Exercise instructions - Give the entries below again, word for word, and leave out the images.

=-=-=-=-=

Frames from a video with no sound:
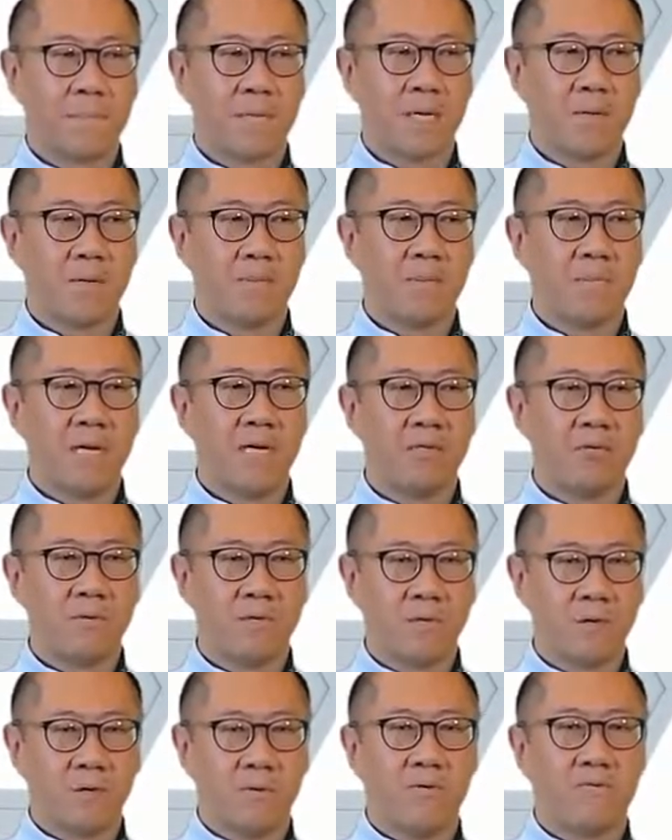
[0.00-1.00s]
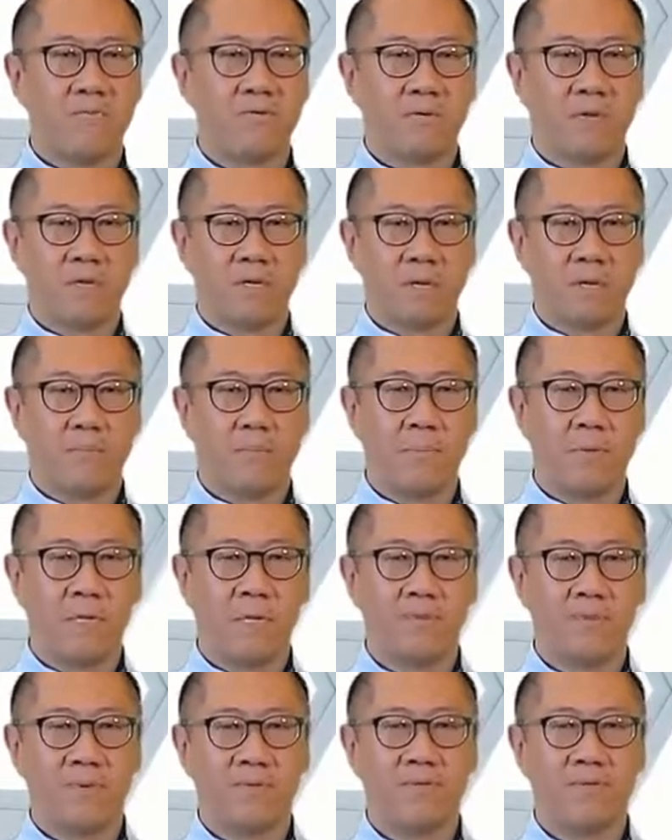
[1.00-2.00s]
measuring overall
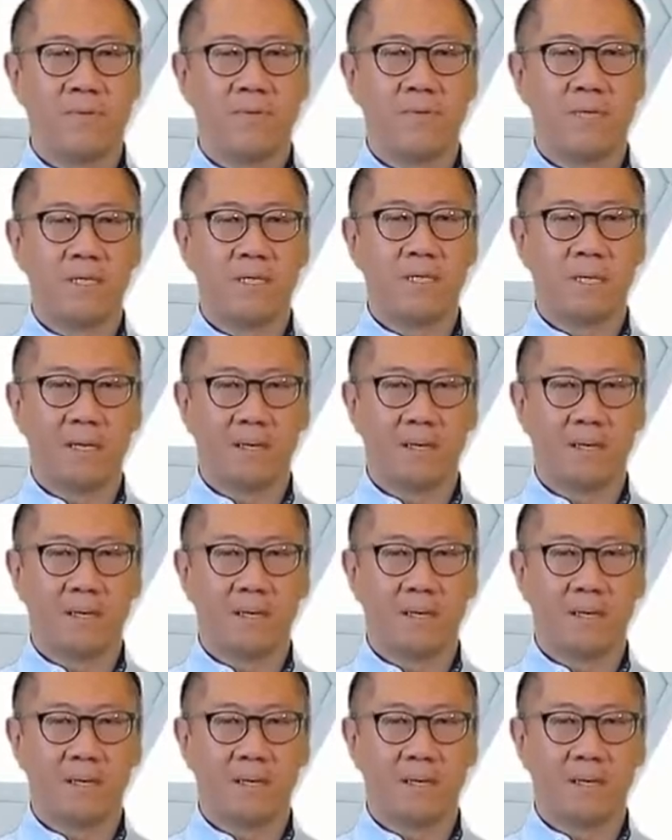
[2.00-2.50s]
company performance,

=-=-=-=-=

Exercise answer -
Frames from a video with no sound:
[0.00-1.00s]
[1.00-2.00s]
measuring overall
[2.00-2.50s]
company performance,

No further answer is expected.